Library for extracting and tokenizing data from strings

Primary LanguageGo

Build Status

samurai - a string tokenization library for Go

Samurai takes data in a regular format (like logfiles) and tokenizes it according to a predefined pattern. The tokenization is done by gradually splitting (or slicing, hence the name) the data until you get the subcomponents that you want.

I made samurai as a functionally-equivalent alternative to grok.

In its current state, i have been able to tokenize approx. 1.6 million lines (160 mb) of apache logs in 15-20 seconds (about 0.01 ms pr line) single-threaded on a Core i7-4500U@2.40GHz. Current experiments with goroutines created a massive memoryleak, but the code should in theory be threadable.

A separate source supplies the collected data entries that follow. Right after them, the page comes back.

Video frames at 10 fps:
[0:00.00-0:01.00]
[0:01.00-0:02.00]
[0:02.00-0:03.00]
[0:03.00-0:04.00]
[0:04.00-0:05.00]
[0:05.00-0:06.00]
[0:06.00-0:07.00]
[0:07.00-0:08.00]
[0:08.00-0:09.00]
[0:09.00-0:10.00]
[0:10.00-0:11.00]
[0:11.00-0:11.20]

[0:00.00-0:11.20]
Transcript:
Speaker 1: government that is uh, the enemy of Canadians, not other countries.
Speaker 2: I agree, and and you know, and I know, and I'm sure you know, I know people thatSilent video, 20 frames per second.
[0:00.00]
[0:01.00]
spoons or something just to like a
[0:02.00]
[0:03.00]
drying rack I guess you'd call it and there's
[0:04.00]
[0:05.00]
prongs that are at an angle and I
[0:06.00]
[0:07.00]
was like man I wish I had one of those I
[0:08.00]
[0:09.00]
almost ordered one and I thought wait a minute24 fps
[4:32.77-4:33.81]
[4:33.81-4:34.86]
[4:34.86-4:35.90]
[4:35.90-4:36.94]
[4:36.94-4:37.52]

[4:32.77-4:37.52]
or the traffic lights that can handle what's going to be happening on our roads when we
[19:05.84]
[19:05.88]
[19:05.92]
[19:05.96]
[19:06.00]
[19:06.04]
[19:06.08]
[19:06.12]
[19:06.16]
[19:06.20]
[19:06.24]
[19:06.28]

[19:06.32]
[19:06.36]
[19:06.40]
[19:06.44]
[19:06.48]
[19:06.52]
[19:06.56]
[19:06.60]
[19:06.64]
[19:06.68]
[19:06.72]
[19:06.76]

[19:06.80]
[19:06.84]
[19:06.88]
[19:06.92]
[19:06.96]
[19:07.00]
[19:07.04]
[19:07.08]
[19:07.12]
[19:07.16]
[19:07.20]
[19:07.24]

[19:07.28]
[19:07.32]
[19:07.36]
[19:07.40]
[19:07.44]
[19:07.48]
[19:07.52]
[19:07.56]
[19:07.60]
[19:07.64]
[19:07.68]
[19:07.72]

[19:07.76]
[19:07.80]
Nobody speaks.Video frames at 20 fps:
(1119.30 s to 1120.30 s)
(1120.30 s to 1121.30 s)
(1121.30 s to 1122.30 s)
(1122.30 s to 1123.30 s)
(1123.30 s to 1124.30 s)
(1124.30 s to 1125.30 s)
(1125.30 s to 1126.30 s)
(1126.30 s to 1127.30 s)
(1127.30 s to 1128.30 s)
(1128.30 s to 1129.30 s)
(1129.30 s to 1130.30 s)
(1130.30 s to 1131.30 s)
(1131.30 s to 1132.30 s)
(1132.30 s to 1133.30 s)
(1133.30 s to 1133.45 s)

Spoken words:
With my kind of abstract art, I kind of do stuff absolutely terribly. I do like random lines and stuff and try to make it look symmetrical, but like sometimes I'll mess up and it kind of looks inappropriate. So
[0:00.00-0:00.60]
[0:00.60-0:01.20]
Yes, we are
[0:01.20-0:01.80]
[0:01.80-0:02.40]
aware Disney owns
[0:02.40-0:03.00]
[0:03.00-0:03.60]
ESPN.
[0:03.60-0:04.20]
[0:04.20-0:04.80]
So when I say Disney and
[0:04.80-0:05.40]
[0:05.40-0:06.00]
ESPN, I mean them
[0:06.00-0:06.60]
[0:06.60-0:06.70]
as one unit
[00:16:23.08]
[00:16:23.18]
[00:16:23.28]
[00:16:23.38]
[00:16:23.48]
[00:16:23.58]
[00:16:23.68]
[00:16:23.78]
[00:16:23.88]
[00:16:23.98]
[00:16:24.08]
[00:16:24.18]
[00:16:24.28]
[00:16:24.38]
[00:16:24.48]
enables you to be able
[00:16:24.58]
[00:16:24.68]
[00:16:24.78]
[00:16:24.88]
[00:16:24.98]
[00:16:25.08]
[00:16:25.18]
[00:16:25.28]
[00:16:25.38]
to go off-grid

If you want to test it out yourself, big log files can be found here: http://ita.ee.lbl.gov/html/contrib/NASA-HTTP.html

Pattern syntax

Lets start with a simple example. Our input data is a collection of semi-colon seperated lines of data:

	John Johnson;21;555-32132-11
	Matt Mattson;32;555-11231-11
	James Jameson;32;555-32211-32

We can tokenize this data by using the following pattern:

	pattern := ";(name,age,tel)"
	........... ^ . ^ . ^ . ^
	........... | .. \---\---\--- Everything inside the parenthesis names the 3 substrings.
	............\--- This indicates a split by character ";" which should result in 3 substrings.

Which is the equivalent to these string operations:

	inputString := "John Johnson;21;555-32132-11"
	subComponents := strings.Split(inputString, ";")
	values := make(map[string]string)

	values["name"] = values[0]
	values["age"] = values[1]
	values["tel"] = values[2]

	return values

Patterns can also be nested. Lets extend the previous data to include last names:

If we used the last pattern, we would end up with both the first and last name as one value. If we need first and last name as separate values, we can insert a nested pattern that splits with a space:

	pattern := ";( (firstName,lastName),age,tel)"

Examples

Tokenizing apache logs

A standard apache log line looks like this:

	127.0.0.1 - frank [10/Oct/2000:13:55:36 -0700] \"GET /apache_pb.gif HTTP/1.0\" 200 2326

This pattern can be used to tokenize the data:

	apacheLogPattern := "[( (ip,nil,user),](date,\"(nil, (method,url,httpver), (nil,httpcode,reqsize))))"

Note that the pattern shows the format of the data in a much simpler way that the equivalent regex pattern. You can even see some kind of context as to what data it is meant to extract.

Data can typically be split in multiple ways. This is an alternative pattern that is slightly faster because of reduced nesting of patterns:

	exampleWithoutDelimiter := " (ip,nil,user,[(nil,date),](tz),\"(nil,method),url,\"(httpver), code, size)"

Only difference is you get date and timezone as separate values because the first split is a space.